You Op to Know: Business columnist discusses Good Uncle’s ambitious vision

Talia Trackim | Digital Design Editor

Welcome to You Op to Know, The Daily Orange Opinion section’s weekly podcast.  

This week, Assistant Editorial Editor Michael Sessa and Business columnist Daniel Strauss discuss Good Uncle’s ambitious vision for their restaurant-delivery startup.
If you have any questions or comments, feel free to submit a letter to the editor at opinion@dailyorange.com.

TRANSCRIPT

MICHAEL SESSA: Hello everyone, and welcome to this week’s addition of You Op To Know, The Daily Orange’s Opinion podcast. I’m your host and co-producer Michael Sessa and I’m joined by our Business columnist Daniel Strauss.



DANIEL STRAUSS: Thanks for having me Michael.

SESSA: So tonight we’re going to talk about Good Uncle and their unique business model, as well as the plans they have for the future of food in Syracuse. So you write columns about business for us. What strikes you as different about the way Good Uncle does business?

STRAUSS: That’s a really good question. So I think there’s a lot of, like, food delivery startups like Grubhub, DoorDash, Postmates, Uber Eats, and basically what all of these companies have in common is that they’re like the intermediary between the restaurants and the end customer. So last mile delivery is basically where Good Uncle and these companies operate. So it’s essentially the last mile between getting any sort of online order — any sort of package or delivery — to the customer. So what’s unique about Good Uncle, is, they’ve essentially, with their new menu, cut out the intermediary. So they no longer, right now, are working with partner restaurants — they do plan to in the future. What’s interesting to me is they have way more quality control because they’re actually doing the cooking. So Grubhub has no control over quality. They’re simply just having their drivers pick up food from the restaurants and bring it to the end customer. But Good Uncle exerts total control of the system. So whatever the restaurants are that they partner with — the recipes, how it’s being cooked, where it’s being cooked and when it’s being cooked now, with the new menu. So that’s what’s interesting to me about, kind of, their newer business model in comparison to things like Grubhub and DoorDash.

SESSA: So you got to talk to Good Uncle’s CEO, and he had said that it wasn’t necessarily a hit when they made those changes.

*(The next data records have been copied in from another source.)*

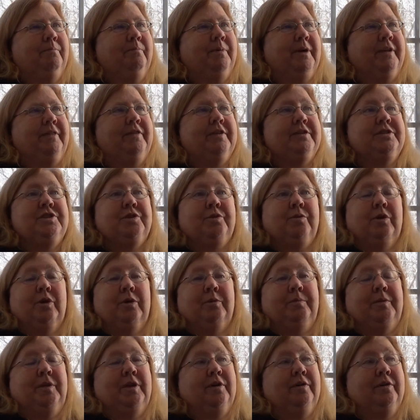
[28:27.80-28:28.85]
but this
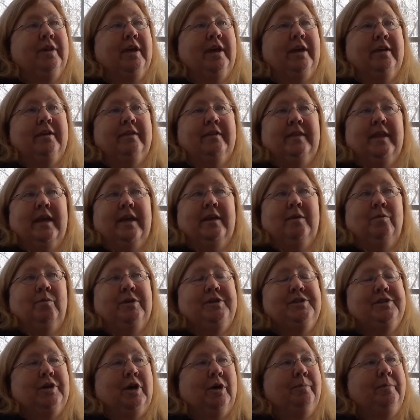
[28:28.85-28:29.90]
group, you know, they they
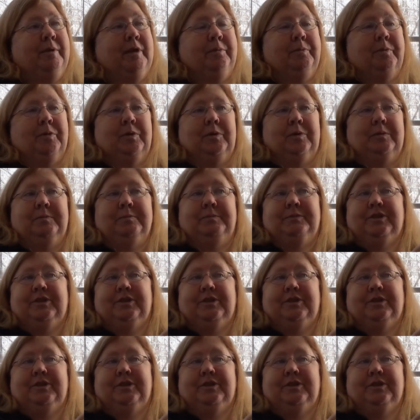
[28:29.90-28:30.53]
we saw people.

STRAUSS: Yeah. So that was actually interesting. So I was initially interested in the story because I thought it was going to be a lot of, you know, people saying ‘I don’t like the food’ and ‘the ratings are going down.’ Because a lot of people loved that they could get Joe’s Pizza, Sticky’s tenders, the burritos, the sandwiches, you know, the New York style food, delivered right to their door. So when they did make the transition over to this new menu that was, kind of, being catered by them I figured it would be a big hit to their business. But conversely, when I talked to Wiley, he said that, you know, actually that at first they saw a little bit of a dip in their ratings because they were transitioning to the new model.They saw some people that had initially used the service that didn’t like the new kind of platform. But people that hadn’t used the service before apparently had really positive feedback, really positive reviews, and now, according to Wiley, the ratings are higher than ever. So, I think that all it really comes down to for Good Uncle is execution. So they have this really new, innovative menu so it’ll be really telling to see when they bring on partners like Sticky’s Tenders, Joe’s pizza — they will be back on the platform in the fall, he said, fall of 2019. So they are going to be using this new kind of cooking style for this — so cooking, you know, the last section of the cooking process, will happen in the truck. So it’ll be really telling to see if they can still control quality with recipes that aren’t their own.

SESSA: So are there any other changes he talked about?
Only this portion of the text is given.